Keywords

1 Introduction

It is well known that the variations of illumination may change face appearance dramatically so that the variations between the images of the same face will cause the mistake recognition. Hence, there are many studies have been worked this effect on face recognition recently [15]. If these factors are considers, the face recognition rate can be improved and be more robust.

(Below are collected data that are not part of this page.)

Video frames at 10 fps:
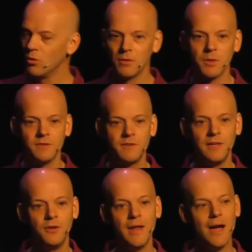Now, what I'm going to
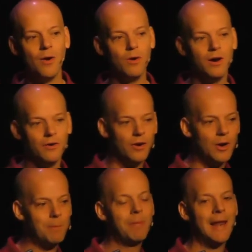tell you now are
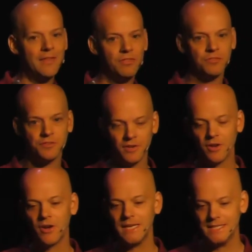our plans
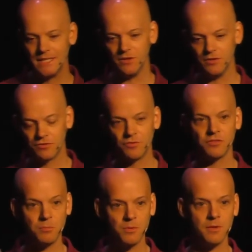and ideas for
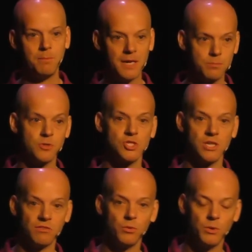some of the big
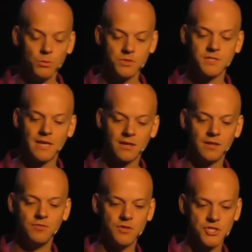projects that we want to
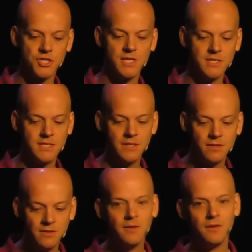tackle in version
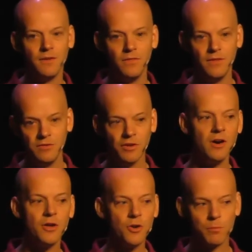18. These
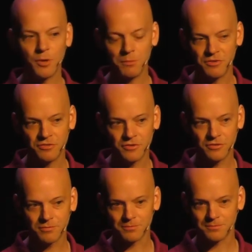are not
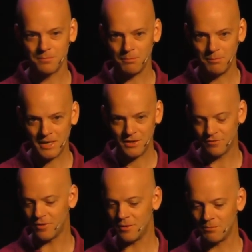promises. Many
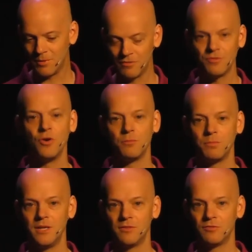of them have not
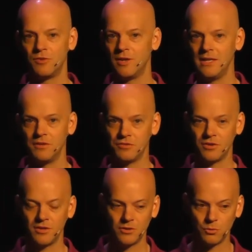been fully
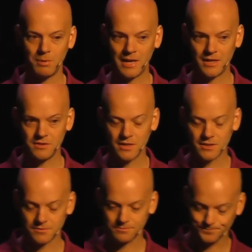designed or planned yet.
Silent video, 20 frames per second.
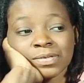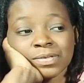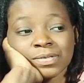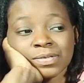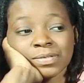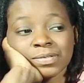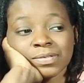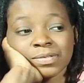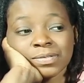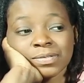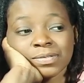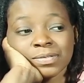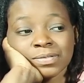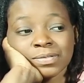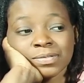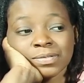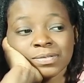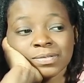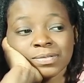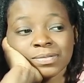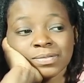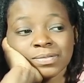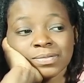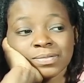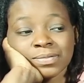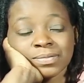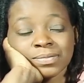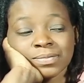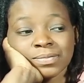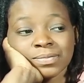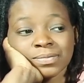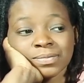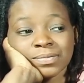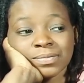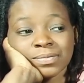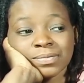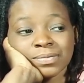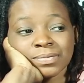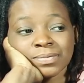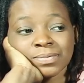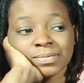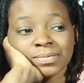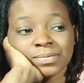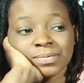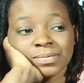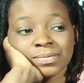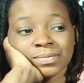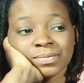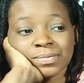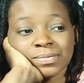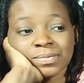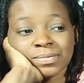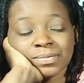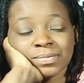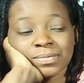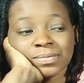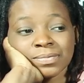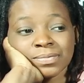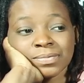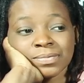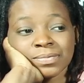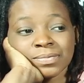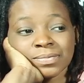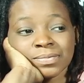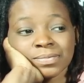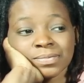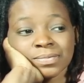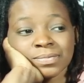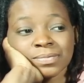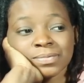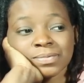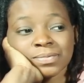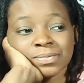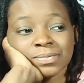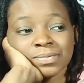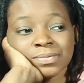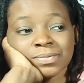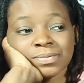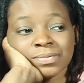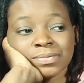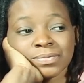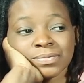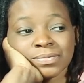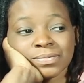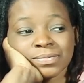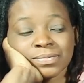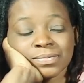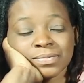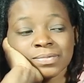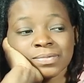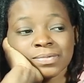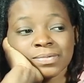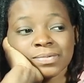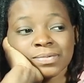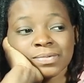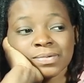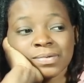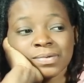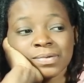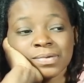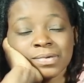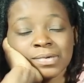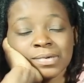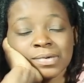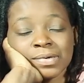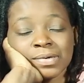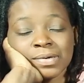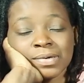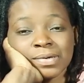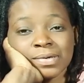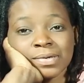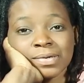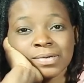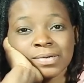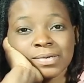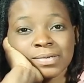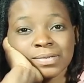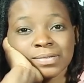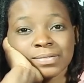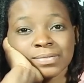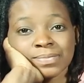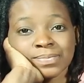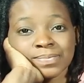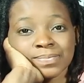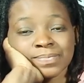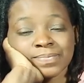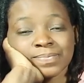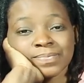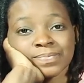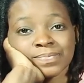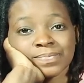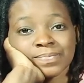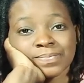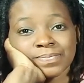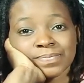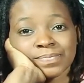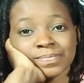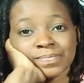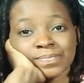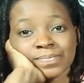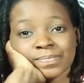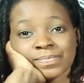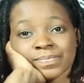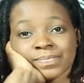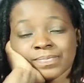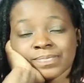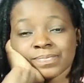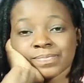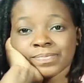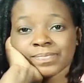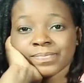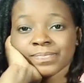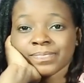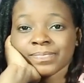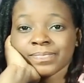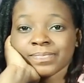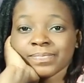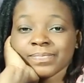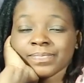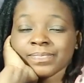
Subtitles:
The person shown says nothing.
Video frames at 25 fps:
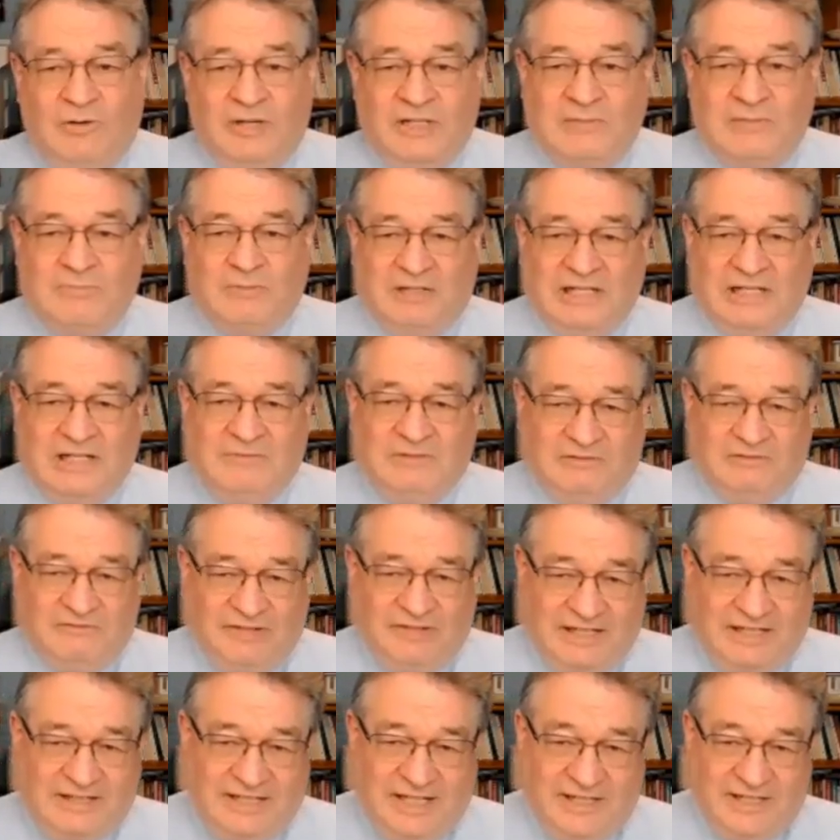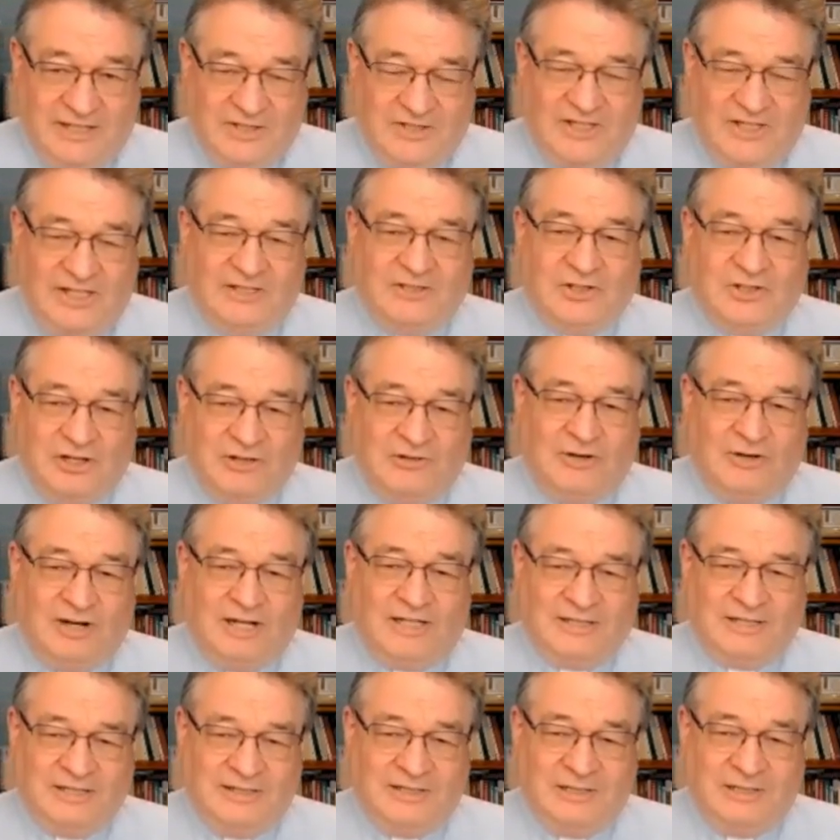believed at FaithX that
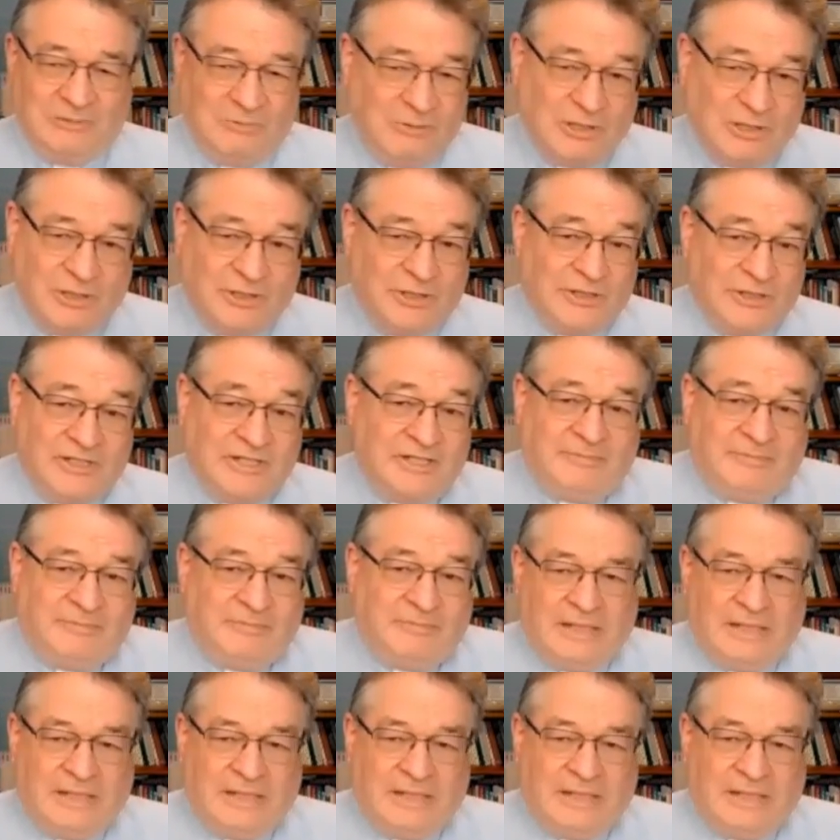generosity is returned,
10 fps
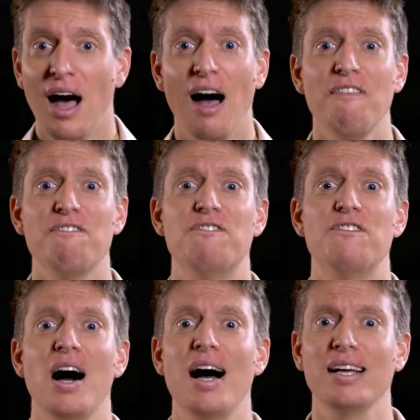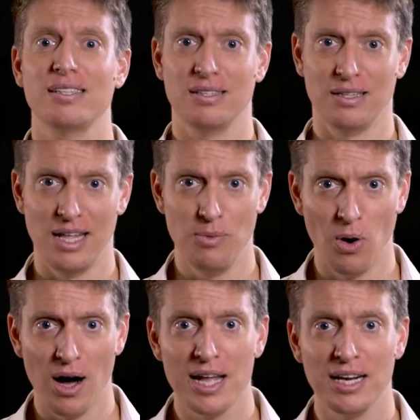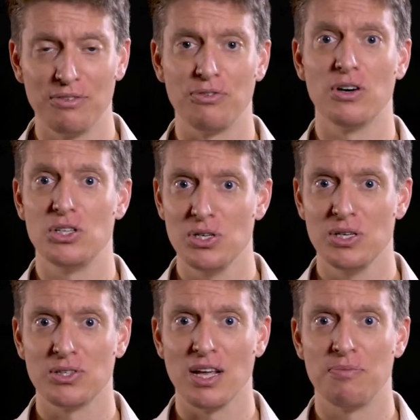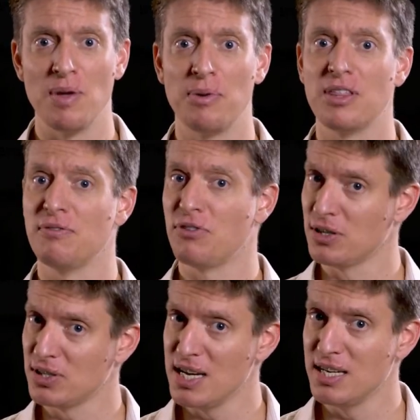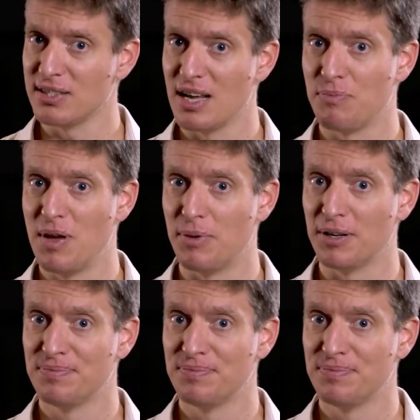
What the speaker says: are vastly wider for a junior staff member than for a senior staff member.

Makwana [2] proposed a survey of passive methods for illumination invariant face recognition. Authors discussed some methods, such as subspace-based statistical methods, illumination invariant representation methods, model based methods, etc. Marcel et al. [3] proposed a combined ASM with the different local binary patterns (LBP) method to address the problem of locating facial features in images of frontal faces. Lin et al. [4] proposed a face recognition scheme using Gaborface-based 2D-PCA classification based on 2D Gaborface matrices instead of transformed 1D feature vectors. In addition, in order to detect illumination effect, Zhang et al. [5] proposed a wavelet-based face recognition method to reduce lighting factor.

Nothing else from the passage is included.